Genf: „Ring“-Poster Ausstellung vom 13. bis 26. Mai 2014

Der „Ring des Nibelungen“ auf vier Kontinenten…

Zum „Rheingold“ in der Neuinszenierung von Dieter Dorn am Grand Théâtre de Genève (GTG) eröffnete eine Ausstellung mit 13 meiner „Ring“-Poster-Kollektion aus Europa, den USA, Lateinamerika und Asien im Foyer des GTG. Die Poster von Neuinszenierungen der letzten 16 Jahre sind zusammen mit Postern früherer „Ring“-Inszenierungen am GTG zu sehen. Die Ausstellung geht noch bis zum Abschluss des 2. „Ring“-Zyklus am 26. Mai 2014.

Hier der offizielle Ausstellungstext:

Richard Wagner – a Visual Walk through his Universal opus magnum “Der Ring des Nibelungen”

Richard Wagner was a composer – he created music, a music which broadly set the premises for the musical development of the 20th century. Music is not visible, though Wagner lets Tristan say in his delirium at the end of “Tristan and Isolde”: “Wie, hör' ich das Licht?” – (“What? Is it the light I hear?”). That means, in a real masterpiece of universal dimensions such as the Oeuvre of Richard Wagner the boundaries between acoustic and visual perception are dissolved – you hear his music and you see before you what this music is telling you. And you see this poster collection assembled over the last 16 years from all over the world of opera and you will hear the music behind them, particularly when you know Wagner’s music. This is probably the case since you came to see the performance of the new production of the “Ring of the Nibelung” by Dieter Dorn at the Grand Théâtre de Genève – exactly one year after the composer would have celebrated his 200th birthday.

Wagner’s opus magnum, the tetralogy “The Ring of the Nibelung” is the subject of this exhibition. The work on this largest ever opera oeuvre created by man occupied Wagner for some 25 years and thus a considerable period of his life. In the four music dramas “Das Rheingold”, “Die Walküre”, “Siegfried” and “Götterdämmerung” he projected his vision of a better world, demonstrating the incompatibility of power and love.

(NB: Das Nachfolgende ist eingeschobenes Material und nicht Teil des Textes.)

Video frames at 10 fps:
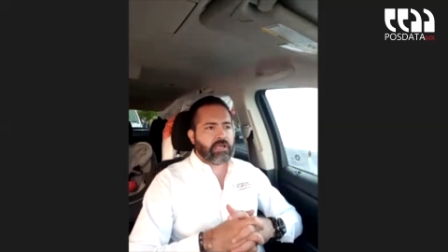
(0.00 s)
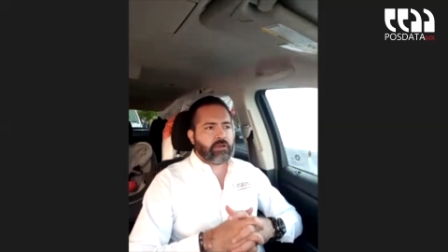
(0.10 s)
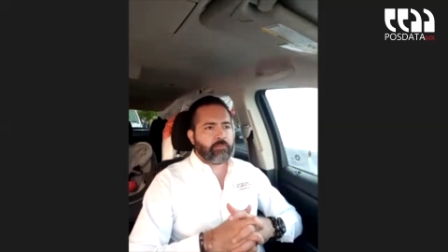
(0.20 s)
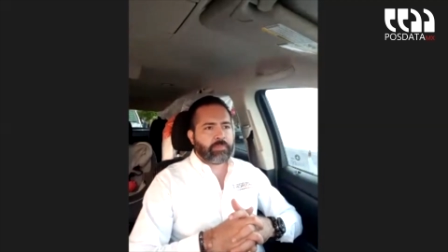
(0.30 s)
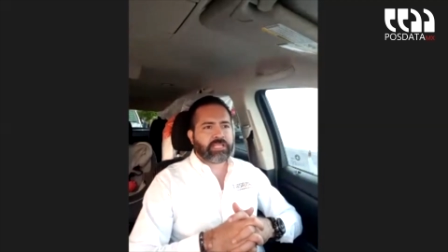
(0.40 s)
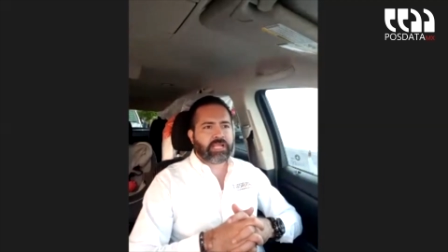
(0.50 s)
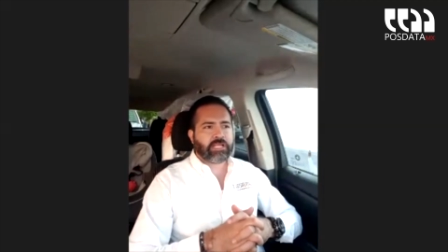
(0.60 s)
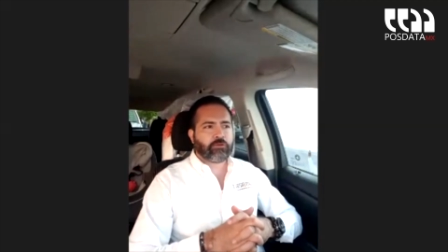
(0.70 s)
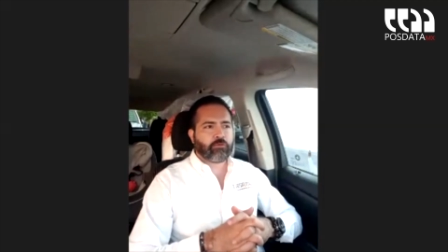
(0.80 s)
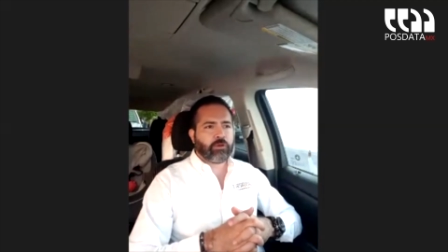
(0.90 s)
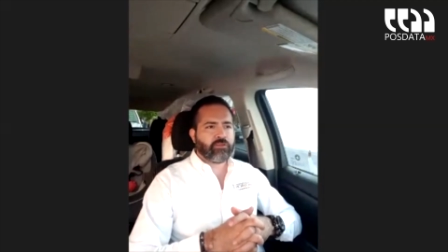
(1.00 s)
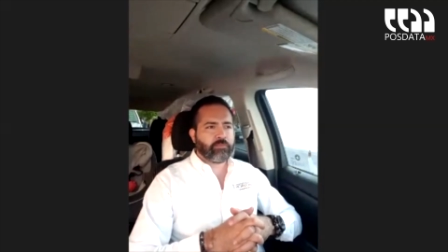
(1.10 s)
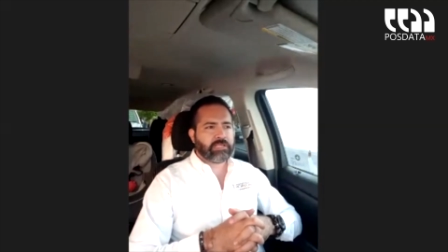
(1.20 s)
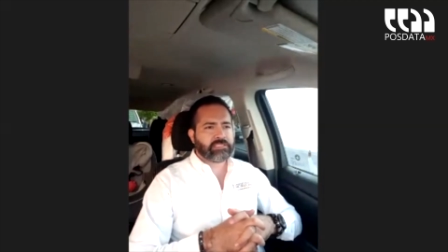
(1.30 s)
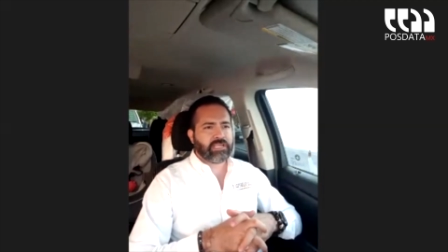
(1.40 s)
Eh, platicando con ellos
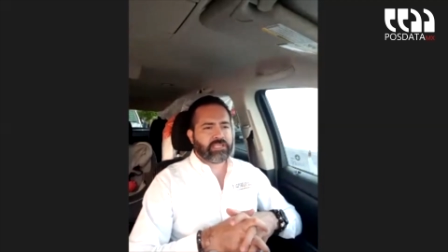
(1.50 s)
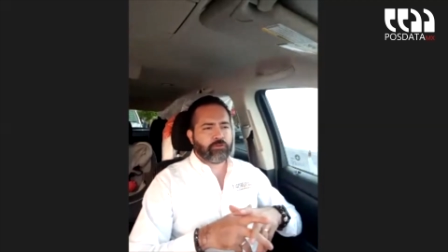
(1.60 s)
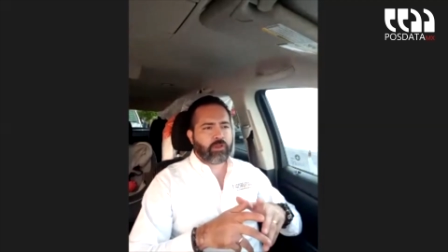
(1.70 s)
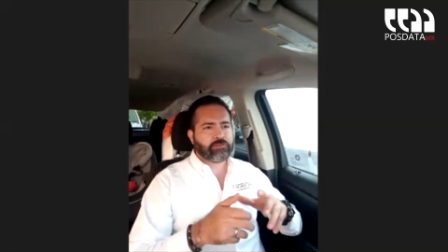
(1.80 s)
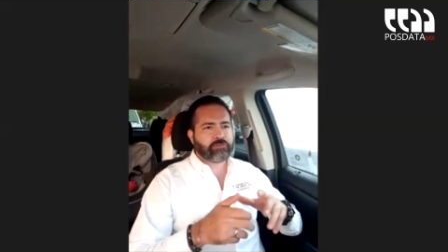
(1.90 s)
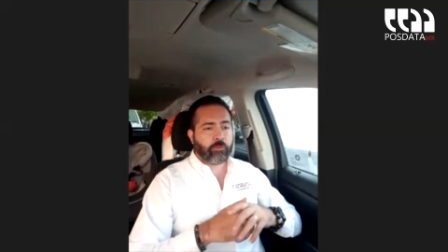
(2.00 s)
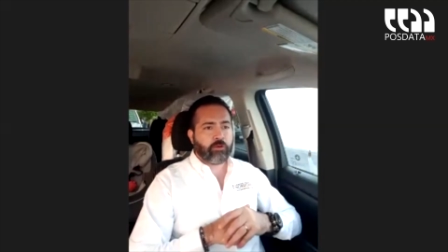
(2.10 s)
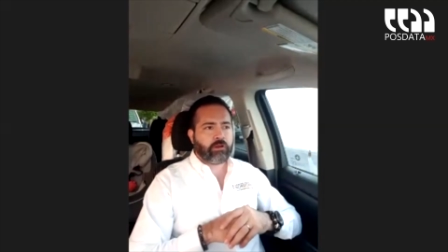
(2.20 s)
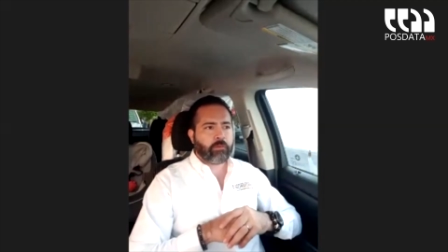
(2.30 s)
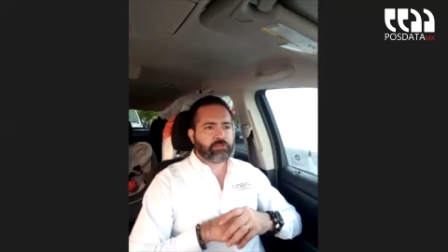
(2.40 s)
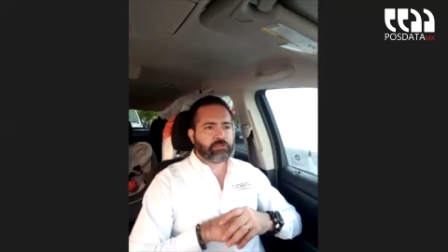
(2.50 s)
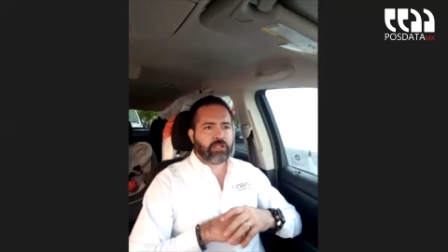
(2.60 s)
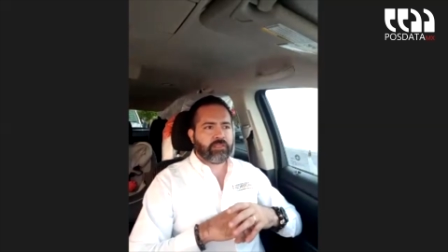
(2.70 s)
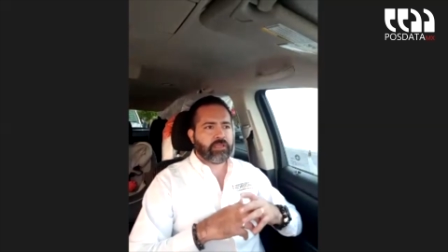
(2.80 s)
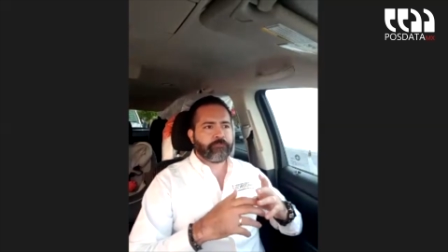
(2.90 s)
me decían que una vez tuvieron a una
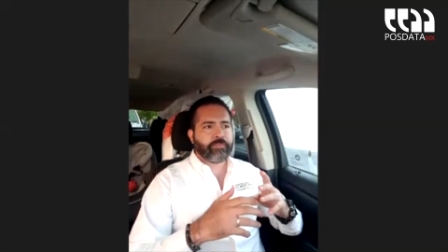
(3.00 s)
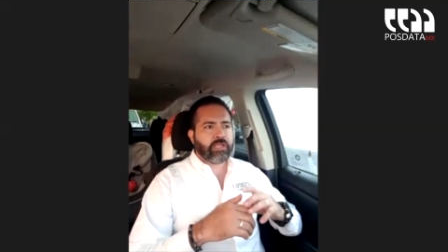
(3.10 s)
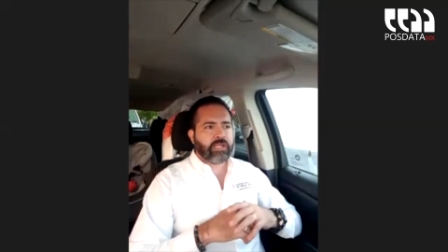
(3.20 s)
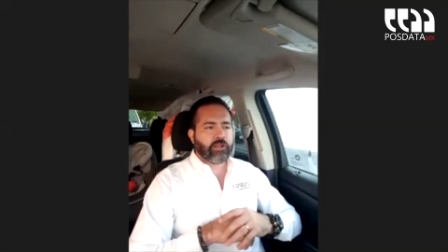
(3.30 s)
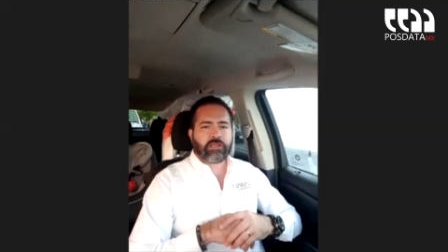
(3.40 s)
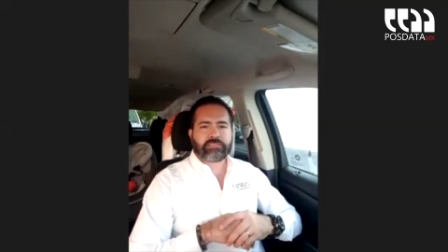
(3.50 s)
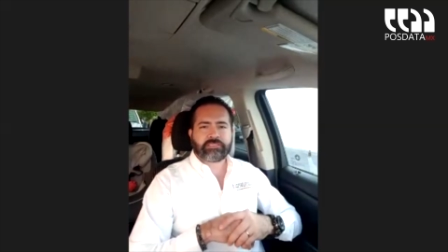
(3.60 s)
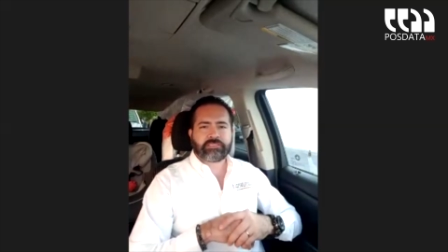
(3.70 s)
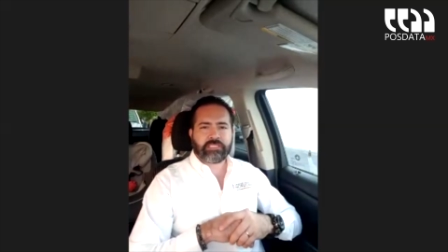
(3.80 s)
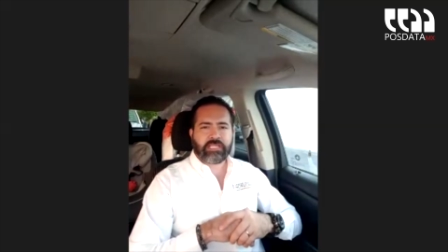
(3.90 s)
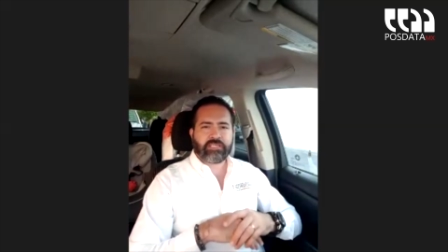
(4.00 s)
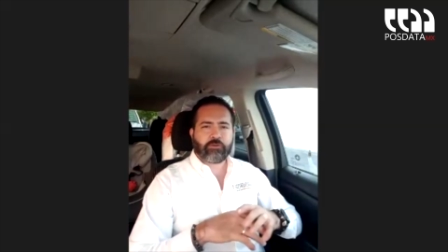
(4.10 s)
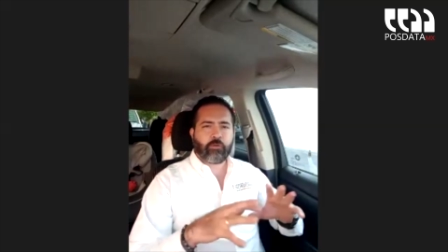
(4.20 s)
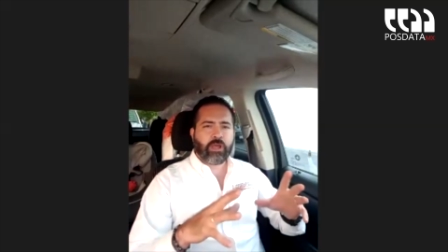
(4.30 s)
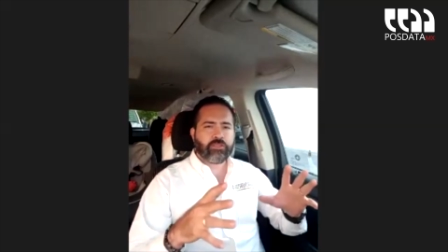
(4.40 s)
persona de creo que
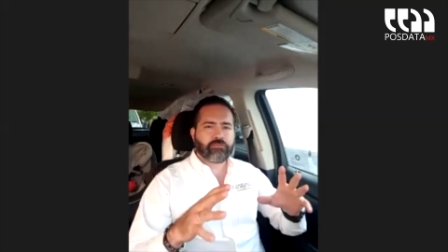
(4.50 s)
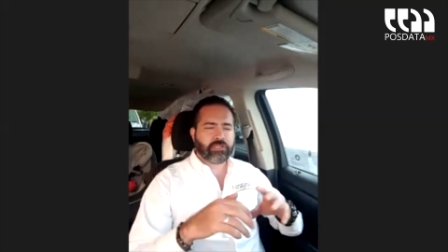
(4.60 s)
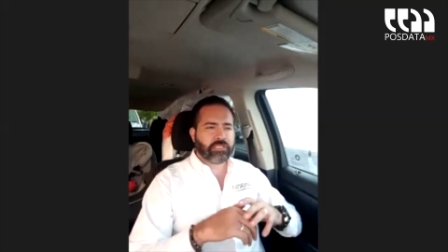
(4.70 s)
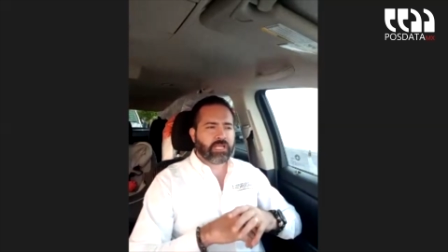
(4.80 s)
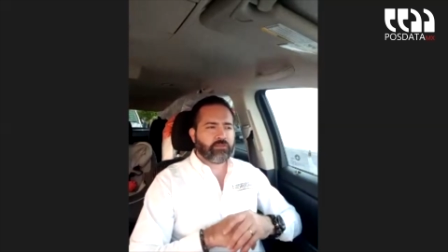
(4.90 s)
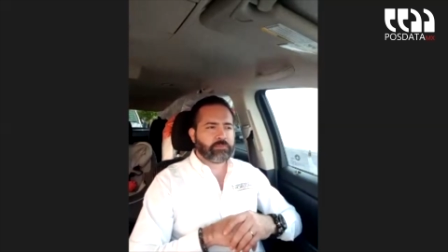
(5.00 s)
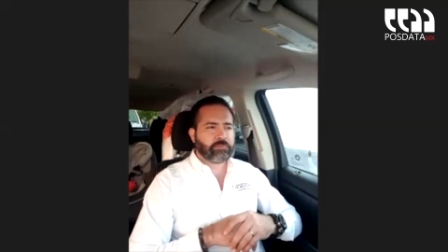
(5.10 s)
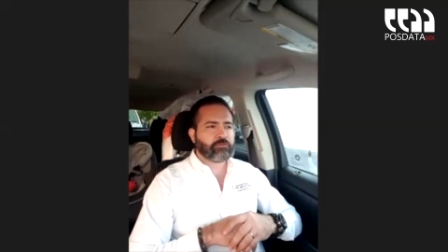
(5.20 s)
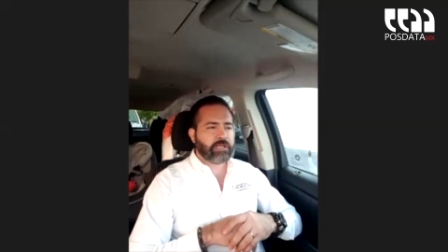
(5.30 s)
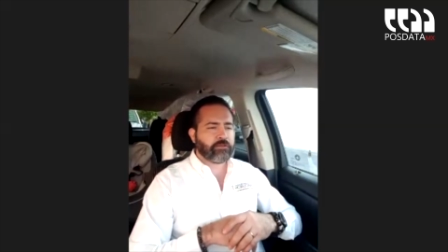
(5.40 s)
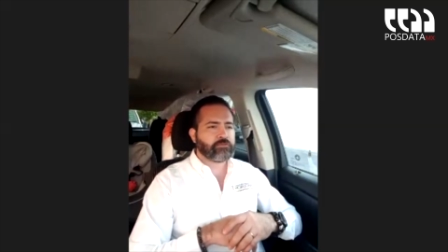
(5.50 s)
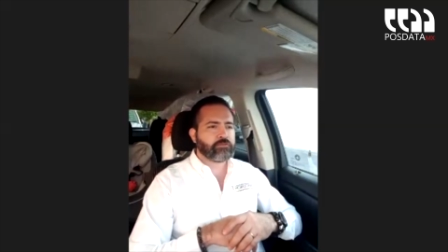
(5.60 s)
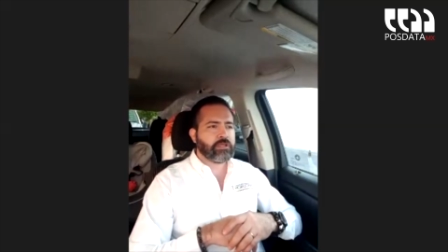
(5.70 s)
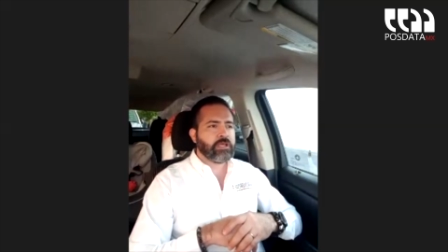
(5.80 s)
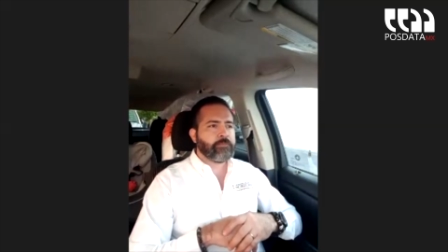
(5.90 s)
65 años, 62 más o menos.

With the “Ring”, Wagner proposed socially revolutionary ideas and concepts of great relevance for the life of us human beings and societies at large, with a real claim to universality. This can be seen in manifold facets on the “Ring” posters of this exhibition. There is the rainbow over which the Gods walk into Walhalla in Helsinki and Seattle, reflecting the almightiness of divine power. There is fire again and again as an elementary and finally uncontrollable power symbolized by Loge in the “Ring”, mainly in posters from Essen, Helsinki, and Wroclaw. Many of the posters appeal to the myths inherent in the “Ring”, like the ones of Cottbus, Detmold, Los Angeles, Mannheim, Paris and Sofia.

You see Brünnhilde in Dortmund throwing a shell into the old world curing it from Alberich’s curse – a pigeon of peace flies off into a hopefully better future…

You see the Ring itself in many ways, mythologically stylized in association with the Chinese Dragon in the Shanghai Grand Theatre or in the acclaimed short version ColónRing in Buenos Aires in 2012.

Enjoy the adventure of a visual walk through Wagner’s “Ring”-Oeuvre and try to hear the music behind what you see, asking Tristan’s question the other way round: “What? Is it the music I see?”